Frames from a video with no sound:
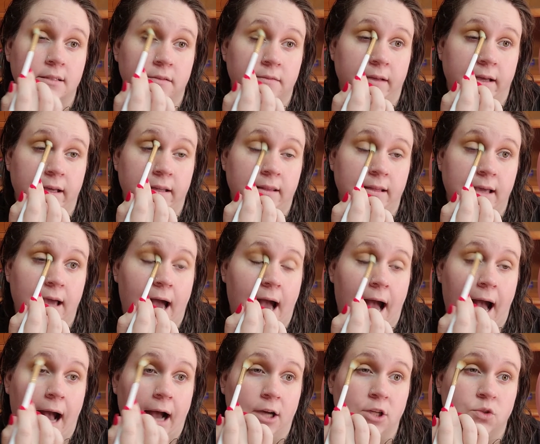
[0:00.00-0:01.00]
of like the
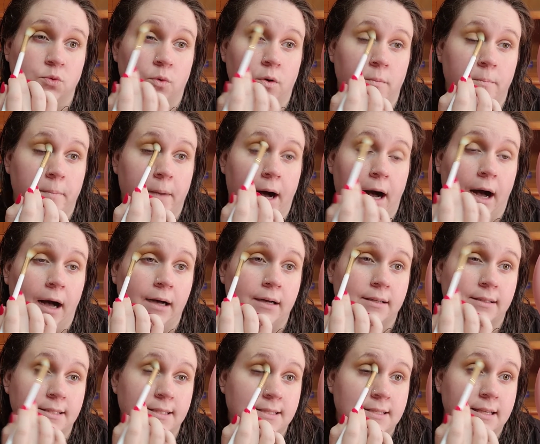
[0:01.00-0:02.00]
actual
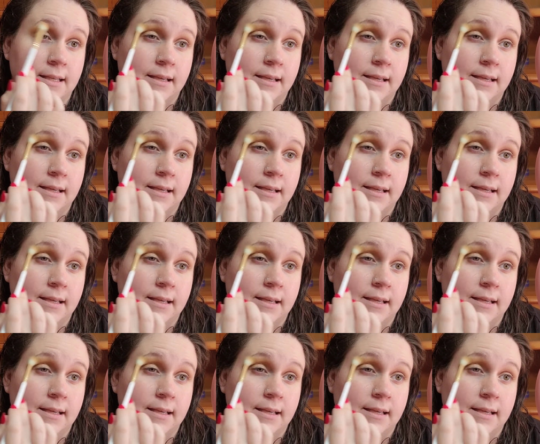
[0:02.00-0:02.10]
box,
━━━━━━━━━━━━━━━━
## What is required
Omitting all pictures, set the listing down exactly.

## Exercise solution
Frames from a video with no sound:
[0:00.00-0:01.00]
of like the
[0:01.00-0:02.00]
actual
[0:02.00-0:02.10]
box,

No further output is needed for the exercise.